Children services board seeks to have levies combined


By Peter H. Milliken

milliken@vindy.com

YOUNGSTOWN

The Mahoning County Children Services Board has voted to ask the county commissioners to combine and replace its current 1-mill and 0.85-mill real-estate tax levies that expire this year, with a 1.85-mill, five-year levy on the Nov. 4 ballot.

The 1-mill levy, first passed in 1995, brings in $2,993,453 annually, and the 0.85-mill levy, first passed in 1976, delivers $1,531,679 a year, for a current combined total of $4,525,132 annually.

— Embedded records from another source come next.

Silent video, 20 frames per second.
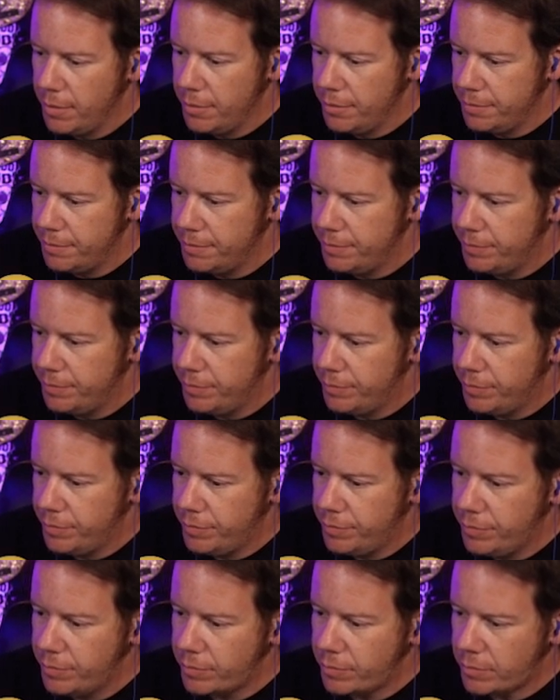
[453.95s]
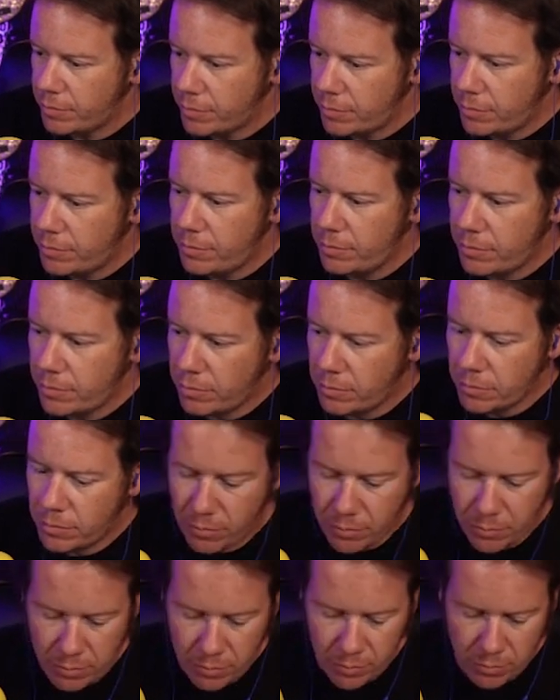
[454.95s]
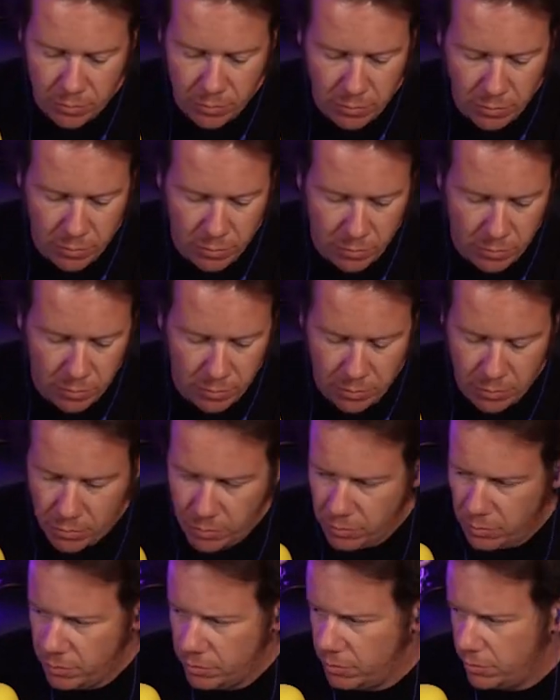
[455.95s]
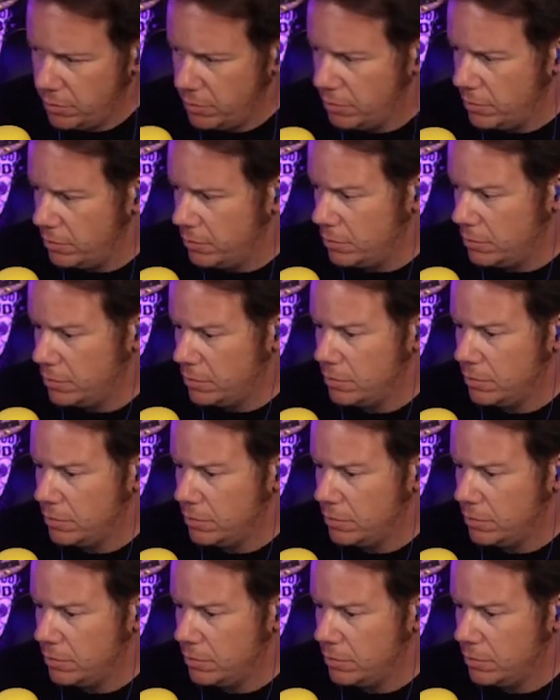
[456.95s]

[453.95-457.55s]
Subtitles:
This person isn't speaking.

However, the combined 1.85-mill replacement would bring in $7,303,723 annually, said Randall Muth, executive director of the child welfare agency.

The motion was passed Tuesday by the children services board.

The combining of the two levies into a replacement based on today’s property values raises more money than the two current levies combined because levy revenues are based on property values at their initiation; and today’s property values are higher than when the current levies were initiated, Muth explained.

The agency needs the extra local money from the combined replacement in the long term to compensate for declines in state and federal funding, Muth said.

State revenues have fallen 13.71 percent since 2011, and federal revenues have dropped 4.72 percent since then, he said.

About half of the agency’s funding comes from local real-estate tax levies, he added.

Total county CSB expenditures have dropped from $14,182,806 in 2011 to $13,215,300 in 2012 and $11,889,922 last year as the agency has reduced staff through nonreplacement of employees who resigned or retired and reduced costly residential placements, such as admissions of children to psychiatric hospitals, Muth explained.

“We have already cut our spending by 16 percent [since 2011]. The problem is that we can’t go much lower on that without putting kids at risk,” Muth said.

CSB decided in a special meeting to follow the recommendation of county Commissioner Carol Rimedio-Righetti that it keep its future options open by leaving intact its third local real-estate tax levy, the 0.50-mill measure, first passed in 1983, that brings in $1,239,856 annually and expires in 2017.